- [TASK DESCRIPTION]: Your task is to transcribe each record exactly and to omit every image.

____ EXCERPTED RECORDS

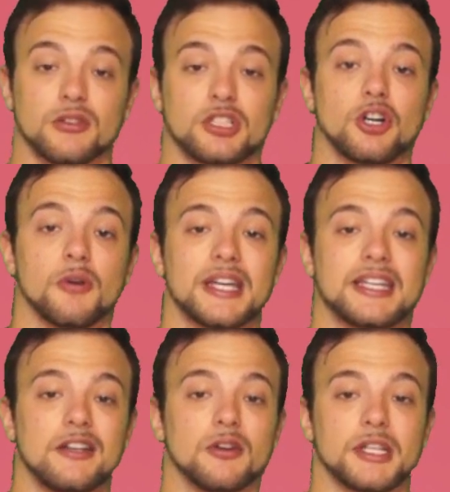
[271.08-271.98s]
noti come
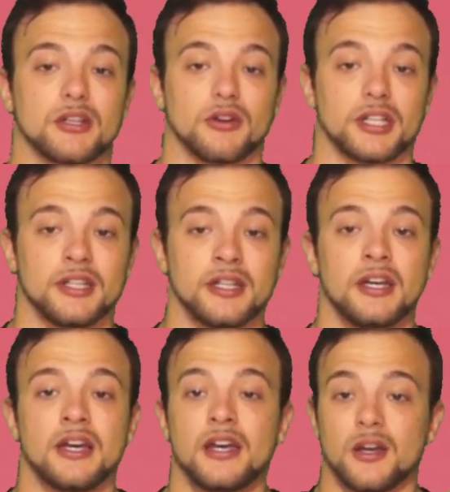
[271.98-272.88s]
chilomicroni.
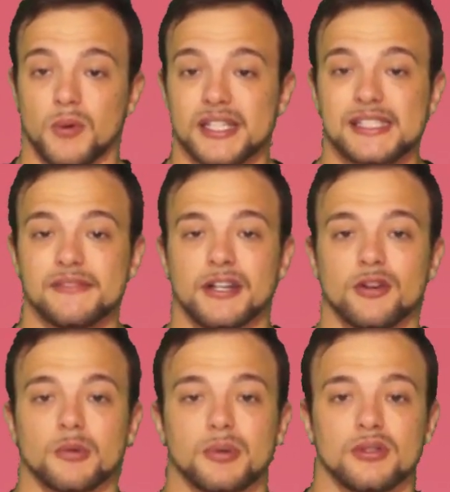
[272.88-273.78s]
Questi
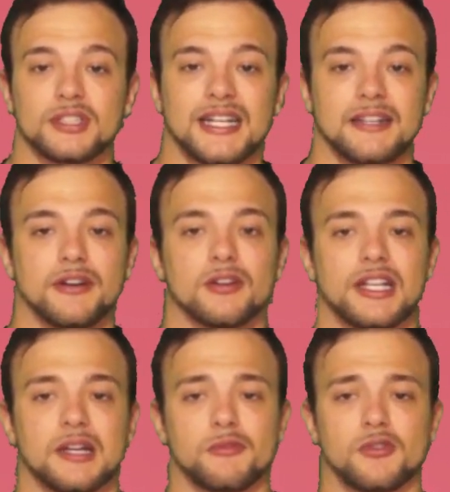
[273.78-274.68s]
vengono prodotti a livello
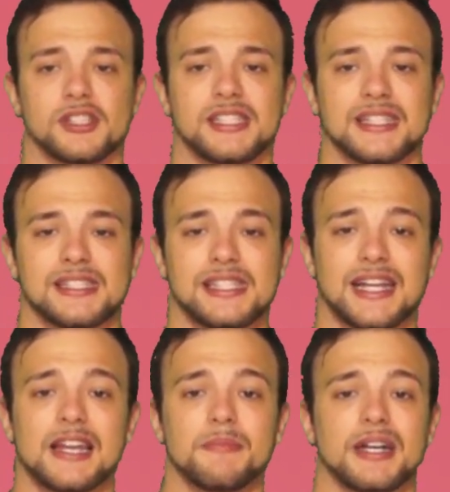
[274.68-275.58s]
della mucosa
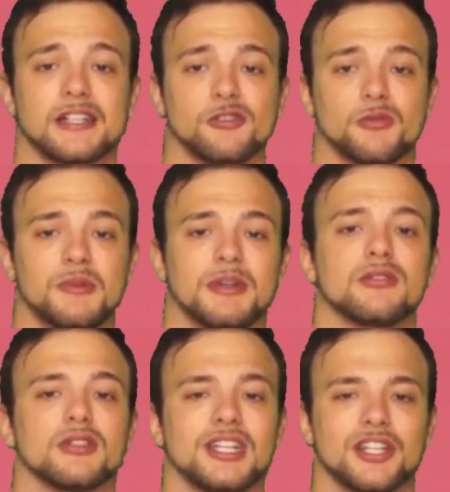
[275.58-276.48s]
intestinale per
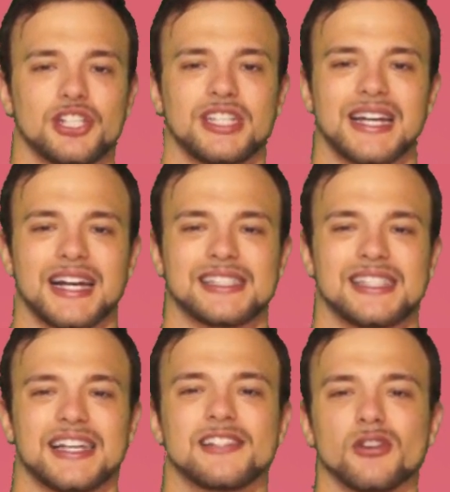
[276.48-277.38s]
l'assorbimento degli acidi
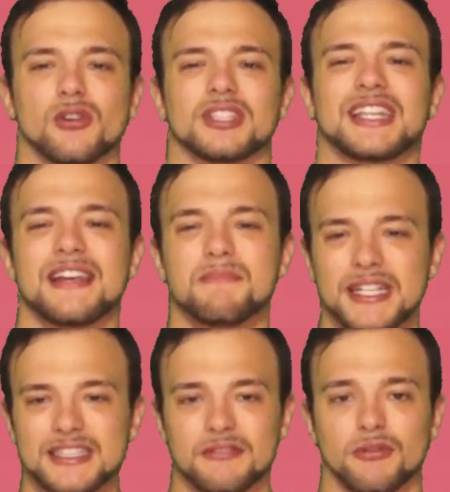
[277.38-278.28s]
grassi e sono
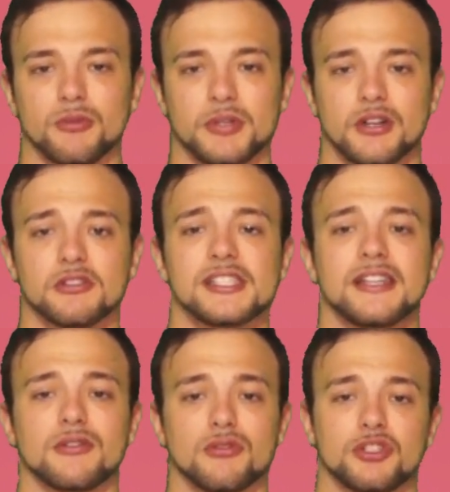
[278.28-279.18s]
talmente voluminosi
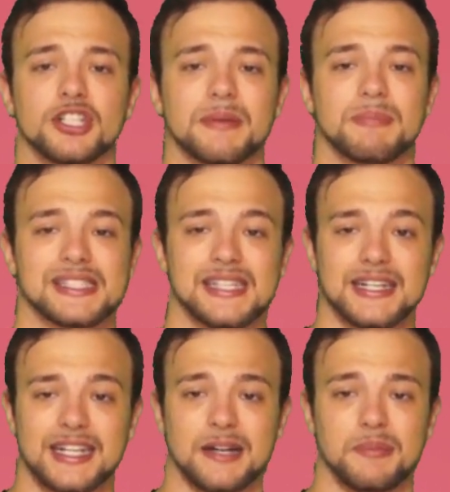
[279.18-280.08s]
da non riuscire a
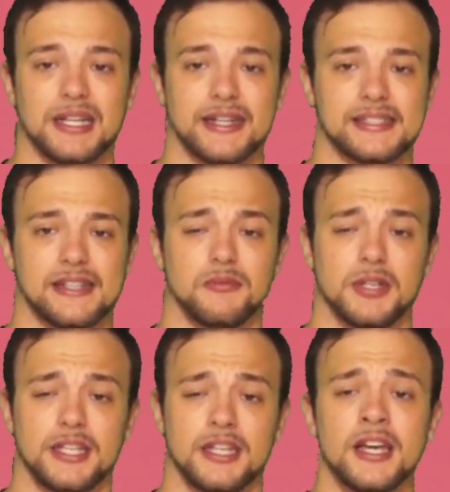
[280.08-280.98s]
passare nei capillari
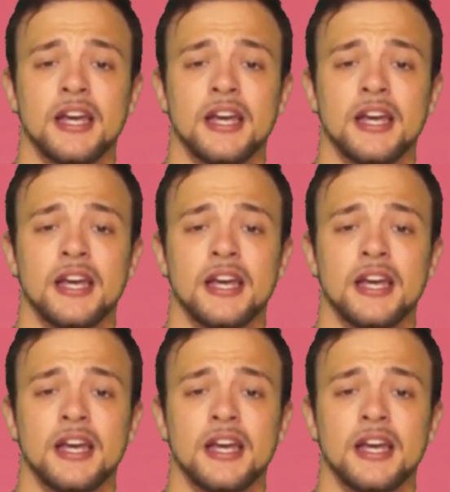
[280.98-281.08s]
sanguigni.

________

- [SOLUTION TO THE PROBLEM]:
[271.08-271.98s]
noti come
[271.98-272.88s]
chilomicroni.
[272.88-273.78s]
Questi
[273.78-274.68s]
vengono prodotti a livello
[274.68-275.58s]
della mucosa
[275.58-276.48s]
intestinale per
[276.48-277.38s]
l'assorbimento degli acidi
[277.38-278.28s]
grassi e sono
[278.28-279.18s]
talmente voluminosi
[279.18-280.08s]
da non riuscire a
[280.08-280.98s]
passare nei capillari
[280.98-281.08s]
sanguigni.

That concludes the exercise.